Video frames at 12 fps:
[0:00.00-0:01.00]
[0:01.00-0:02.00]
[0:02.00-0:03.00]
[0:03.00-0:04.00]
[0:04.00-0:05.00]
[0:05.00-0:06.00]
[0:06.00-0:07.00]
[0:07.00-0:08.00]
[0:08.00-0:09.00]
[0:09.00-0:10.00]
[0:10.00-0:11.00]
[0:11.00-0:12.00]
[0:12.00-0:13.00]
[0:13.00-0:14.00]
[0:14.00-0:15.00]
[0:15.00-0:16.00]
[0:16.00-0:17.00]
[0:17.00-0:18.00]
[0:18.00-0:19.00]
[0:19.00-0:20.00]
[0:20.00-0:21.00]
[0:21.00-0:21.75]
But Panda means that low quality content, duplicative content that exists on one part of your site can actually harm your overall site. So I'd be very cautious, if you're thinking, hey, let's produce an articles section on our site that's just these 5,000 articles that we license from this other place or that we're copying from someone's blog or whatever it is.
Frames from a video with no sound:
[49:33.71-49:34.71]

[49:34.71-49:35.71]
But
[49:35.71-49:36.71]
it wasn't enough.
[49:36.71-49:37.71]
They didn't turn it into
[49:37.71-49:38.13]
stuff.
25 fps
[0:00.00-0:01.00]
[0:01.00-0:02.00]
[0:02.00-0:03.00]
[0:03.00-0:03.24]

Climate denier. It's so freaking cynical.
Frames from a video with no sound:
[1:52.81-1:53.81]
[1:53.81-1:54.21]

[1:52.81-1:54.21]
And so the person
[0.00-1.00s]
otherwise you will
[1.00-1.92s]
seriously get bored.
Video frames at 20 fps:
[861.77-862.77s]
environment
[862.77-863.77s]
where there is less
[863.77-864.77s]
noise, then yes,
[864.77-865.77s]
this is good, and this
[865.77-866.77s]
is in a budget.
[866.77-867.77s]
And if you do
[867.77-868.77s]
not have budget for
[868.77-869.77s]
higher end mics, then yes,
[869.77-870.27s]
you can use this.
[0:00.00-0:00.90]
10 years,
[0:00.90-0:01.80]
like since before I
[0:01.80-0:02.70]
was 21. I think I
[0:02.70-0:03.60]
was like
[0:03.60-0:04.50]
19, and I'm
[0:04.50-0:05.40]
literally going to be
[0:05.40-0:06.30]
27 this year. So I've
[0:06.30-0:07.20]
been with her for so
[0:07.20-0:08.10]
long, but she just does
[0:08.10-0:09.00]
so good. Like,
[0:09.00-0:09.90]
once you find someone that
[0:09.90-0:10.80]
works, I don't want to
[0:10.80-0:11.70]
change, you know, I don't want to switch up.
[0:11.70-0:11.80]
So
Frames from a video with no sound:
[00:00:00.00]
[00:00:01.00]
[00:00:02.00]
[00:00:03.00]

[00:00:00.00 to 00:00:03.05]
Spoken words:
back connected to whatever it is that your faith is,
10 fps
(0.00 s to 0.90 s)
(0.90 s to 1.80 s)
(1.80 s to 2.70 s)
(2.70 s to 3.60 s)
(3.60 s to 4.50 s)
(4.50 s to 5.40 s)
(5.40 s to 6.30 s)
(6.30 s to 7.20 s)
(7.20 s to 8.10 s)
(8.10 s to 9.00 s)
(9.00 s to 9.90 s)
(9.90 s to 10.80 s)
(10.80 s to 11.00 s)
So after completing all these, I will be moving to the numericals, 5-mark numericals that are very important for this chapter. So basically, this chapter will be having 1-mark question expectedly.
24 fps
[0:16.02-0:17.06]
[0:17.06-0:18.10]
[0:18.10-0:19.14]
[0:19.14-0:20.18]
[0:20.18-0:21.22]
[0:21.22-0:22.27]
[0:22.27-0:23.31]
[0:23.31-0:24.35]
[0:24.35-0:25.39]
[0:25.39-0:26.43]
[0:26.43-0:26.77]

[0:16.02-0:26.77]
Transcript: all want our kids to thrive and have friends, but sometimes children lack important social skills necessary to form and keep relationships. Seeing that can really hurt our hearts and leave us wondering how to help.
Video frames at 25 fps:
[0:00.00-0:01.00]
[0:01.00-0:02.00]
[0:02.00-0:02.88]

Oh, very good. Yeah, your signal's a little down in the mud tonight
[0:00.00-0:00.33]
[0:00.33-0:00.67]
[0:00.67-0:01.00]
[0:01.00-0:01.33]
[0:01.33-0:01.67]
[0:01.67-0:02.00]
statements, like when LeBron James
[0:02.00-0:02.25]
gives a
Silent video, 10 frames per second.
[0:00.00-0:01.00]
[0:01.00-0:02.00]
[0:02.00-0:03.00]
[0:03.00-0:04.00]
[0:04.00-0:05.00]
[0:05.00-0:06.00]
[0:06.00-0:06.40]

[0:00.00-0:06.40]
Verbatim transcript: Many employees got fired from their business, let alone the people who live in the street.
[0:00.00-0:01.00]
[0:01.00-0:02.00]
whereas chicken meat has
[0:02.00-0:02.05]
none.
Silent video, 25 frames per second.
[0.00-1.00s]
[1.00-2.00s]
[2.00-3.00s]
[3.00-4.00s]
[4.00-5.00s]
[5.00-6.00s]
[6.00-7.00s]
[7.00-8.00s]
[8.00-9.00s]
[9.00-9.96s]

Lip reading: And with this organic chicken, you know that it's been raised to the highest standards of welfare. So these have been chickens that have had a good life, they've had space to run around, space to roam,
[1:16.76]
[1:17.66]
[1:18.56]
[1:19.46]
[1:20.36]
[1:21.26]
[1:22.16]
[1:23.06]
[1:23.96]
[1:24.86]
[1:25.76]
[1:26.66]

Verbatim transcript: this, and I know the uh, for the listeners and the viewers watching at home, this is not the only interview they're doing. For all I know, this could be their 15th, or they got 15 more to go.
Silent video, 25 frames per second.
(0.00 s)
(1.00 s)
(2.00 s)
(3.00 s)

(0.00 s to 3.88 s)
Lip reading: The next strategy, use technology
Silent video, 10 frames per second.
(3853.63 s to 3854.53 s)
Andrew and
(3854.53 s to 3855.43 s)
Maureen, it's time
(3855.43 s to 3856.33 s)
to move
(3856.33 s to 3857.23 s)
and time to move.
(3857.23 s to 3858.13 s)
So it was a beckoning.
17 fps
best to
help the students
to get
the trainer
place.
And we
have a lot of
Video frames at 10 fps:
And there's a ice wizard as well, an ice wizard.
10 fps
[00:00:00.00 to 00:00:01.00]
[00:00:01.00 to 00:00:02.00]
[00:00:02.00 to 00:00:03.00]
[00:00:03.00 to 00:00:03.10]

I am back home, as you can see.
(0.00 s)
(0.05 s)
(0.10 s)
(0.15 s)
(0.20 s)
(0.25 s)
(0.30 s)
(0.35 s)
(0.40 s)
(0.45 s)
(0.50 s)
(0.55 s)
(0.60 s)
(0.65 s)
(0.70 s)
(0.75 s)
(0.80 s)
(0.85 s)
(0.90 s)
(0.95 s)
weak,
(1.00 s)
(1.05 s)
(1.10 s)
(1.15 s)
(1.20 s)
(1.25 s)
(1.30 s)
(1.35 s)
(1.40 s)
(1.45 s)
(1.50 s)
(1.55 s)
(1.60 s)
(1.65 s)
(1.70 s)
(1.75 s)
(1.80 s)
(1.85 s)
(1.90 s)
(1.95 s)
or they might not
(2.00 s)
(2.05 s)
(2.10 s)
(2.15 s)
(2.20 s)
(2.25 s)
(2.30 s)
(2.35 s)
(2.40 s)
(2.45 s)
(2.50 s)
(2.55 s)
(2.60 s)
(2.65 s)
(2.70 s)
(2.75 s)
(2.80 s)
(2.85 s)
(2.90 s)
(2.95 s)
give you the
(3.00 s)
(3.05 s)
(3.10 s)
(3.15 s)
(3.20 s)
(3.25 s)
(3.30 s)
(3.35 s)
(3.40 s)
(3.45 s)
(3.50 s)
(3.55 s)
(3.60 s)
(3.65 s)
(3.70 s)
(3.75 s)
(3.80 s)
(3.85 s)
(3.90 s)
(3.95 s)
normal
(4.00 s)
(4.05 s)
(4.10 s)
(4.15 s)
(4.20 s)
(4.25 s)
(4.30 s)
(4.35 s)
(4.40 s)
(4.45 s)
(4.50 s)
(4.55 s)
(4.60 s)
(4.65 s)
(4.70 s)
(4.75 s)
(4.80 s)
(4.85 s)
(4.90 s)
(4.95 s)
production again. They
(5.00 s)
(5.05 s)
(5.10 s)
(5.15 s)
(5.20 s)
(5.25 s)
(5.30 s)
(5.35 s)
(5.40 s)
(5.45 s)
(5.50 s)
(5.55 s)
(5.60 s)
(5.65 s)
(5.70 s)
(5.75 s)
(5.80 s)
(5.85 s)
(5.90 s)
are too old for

****

▸ Task to carry out
Extract from the listing above the lines between the line containing "(0.00 s to 0.90 s)" and the line containing "[0:16.02-0:26.77]", keeping both of those lines. Output nothing else.

▸ Your response
(0.00 s to 0.90 s)
(0.90 s to 1.80 s)
(1.80 s to 2.70 s)
(2.70 s to 3.60 s)
(3.60 s to 4.50 s)
(4.50 s to 5.40 s)
(5.40 s to 6.30 s)
(6.30 s to 7.20 s)
(7.20 s to 8.10 s)
(8.10 s to 9.00 s)
(9.00 s to 9.90 s)
(9.90 s to 10.80 s)
(10.80 s to 11.00 s)
So after completing all these, I will be moving to the numericals, 5-mark numericals that are very important for this chapter. So basically, this chapter will be having 1-mark question expectedly.
24 fps
[0:16.02-0:17.06]
[0:17.06-0:18.10]
[0:18.10-0:19.14]
[0:19.14-0:20.18]
[0:20.18-0:21.22]
[0:21.22-0:22.27]
[0:22.27-0:23.31]
[0:23.31-0:24.35]
[0:24.35-0:25.39]
[0:25.39-0:26.43]
[0:26.43-0:26.77]

[0:16.02-0:26.77]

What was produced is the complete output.